Historic deal intended to better serve communities
The long-anticipated merger between WBEZ-FM and the Chicago Sun-Times, first announced in September, is now a reality.
Tuesday night, the board of Chicago Public Media station and NPR affiliate approved a deal to acquire Chicago’s second-largest newspaper, creating one of the largest non-profit journalism outfits in the country. The deal is expected to close by January 31.
This means for the first time in its history, the Sun-Times is converting to a non-profit model, following the move of other papers such as the Salt Lake Tribune as years of declining revenues and the move to digital have hurt newspapers, which has accelerated thanks to the pandemic. Moreover, other newspapers (such as the Chicago Tribune) have been snapped up by private equity groups such as Alden Global Capital, who’ve made enormous cost-cutting moves.
Unlike other media mergers where there usually is a lot of consolidation, the staff and newsrooms of both the Sun-Times and WBEZ will continue to operate separately. Matt Moog will continue in his role as CEO of Chicago Public Media as Nykia Wright will continue in her role as CEO of the Sun-Times as she will report directly to Moog. Both will retain editorial independence of one another, though one major caveat is the Sun-Times will no longer be able to endorse political candidates due to its non-profit status.
Both the Sun-Times and WBEZ will remain with their respective unions, the Chicago News Guild and SAG-AFTRA for now.
“This is an important step to grow and strengthen local journalism in Chicago,” Moog said. “A vibrant local news ecosystem is fundamental to a healthy democracy, informed citizens, and engaged communities.

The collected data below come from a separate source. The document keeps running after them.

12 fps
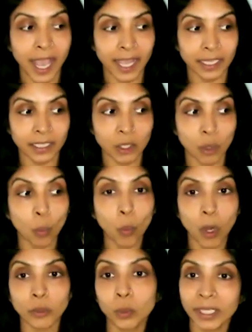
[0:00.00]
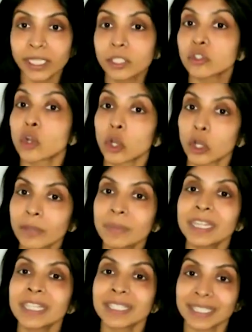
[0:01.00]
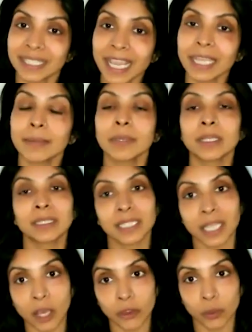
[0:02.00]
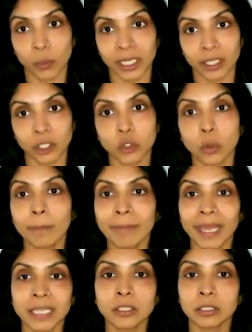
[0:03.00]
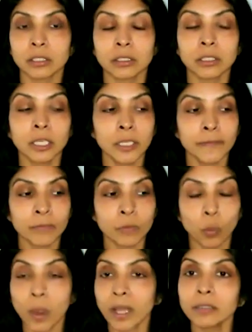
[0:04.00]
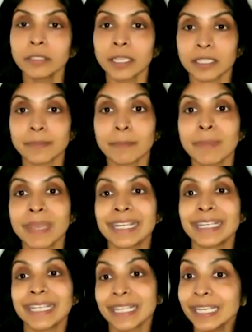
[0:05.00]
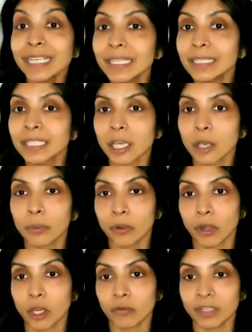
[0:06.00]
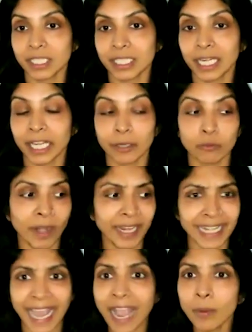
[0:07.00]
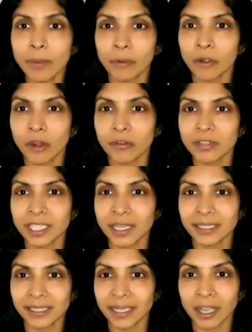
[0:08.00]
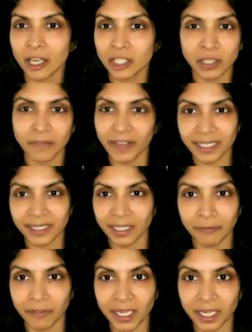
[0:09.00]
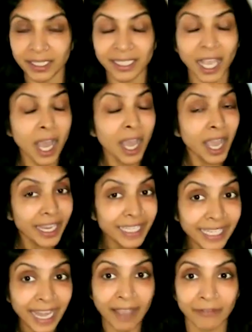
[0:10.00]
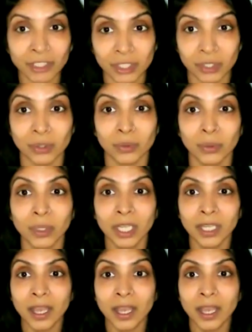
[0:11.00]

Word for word: And one week is not going to be the same as the other week. Your mental wellness may need a priority. Like right now, I'm prioritizing cardiovascular fitness. I never do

Together WBEZ and the Chicago Sun-Times aim to tell the stories that matter, serve more Chicagoans with our unbiased, fact-based journalism, and connect Chicagoans more deeply to each other and to their communities.”
Wright said: “This is an extraordinary opportunity for our collective news community and for the future of the hardest working paper in America, which counts some of the best storytellers in Chicago among its ranks. We are excited about the possibilities that lie ahead for this unique model of nonprofit news and raising the bar for supporting, preserving, and strengthening local journalism.”

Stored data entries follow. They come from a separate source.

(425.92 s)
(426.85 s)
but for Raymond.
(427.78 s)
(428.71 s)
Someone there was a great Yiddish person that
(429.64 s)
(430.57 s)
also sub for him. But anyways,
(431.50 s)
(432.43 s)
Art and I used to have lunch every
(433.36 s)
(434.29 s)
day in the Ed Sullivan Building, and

In terms of how this came together financially, no details were released. Chicago Public Media sought philanthropic support for the deal, with the John D. and Catherine T. MacArthur Foundation, and the Pritzker Traubert Foundation investing in the venture. Prominent Sun-Times investor Michael Sacks is also an underwriter.
WBEZ and other public radio stations in top markets have been success stories in a medium struggling as much as its linear television counterpart as the public is consuming content in more alternative ways. In the last ratings period, WBEZ tied for third among Chicago radio stations and even finished ahead of all-news WBBM-AM in morning drive for second place (keep in mind this period is skewed heavily by Christmas music, as WLIT-FM swept all time periods.) On the other hand, the Sun-Times has been struggling with low circulation numbers, not to mention a carousel of ownership changes in the last fifteen years from Michael Ferro’s “Wrapports” to the Chicago Federation of Labor.
This is the first merger deal between a newspaper and a radio station since the FCC relaxed the cross-ownership rules in 2017, normally prohibiting a newspaper from owning a radio station and vice versa. The rules were adapted in 1975 and forced many companies to sell their properties in order to come in compliance with the then-new rules, unless grandfathered in and companies would have to apply for a permanent waiver to do so – something the original Tribune Co. did in order to keep the Chicago Tribune and WGN-AM and WGN-TV intact. The FCC’s decision was upheld by the Supreme Court in a unanimous decision last year.
Given this is a noncash transfer, and WBEZ has a noncommercial license, FCC approval for a deal involving two non-profits isn’t usually necessary. Since the rules were upheld, we have yet to see a deal between a newspaper and a commercial TV or radio broadcaster.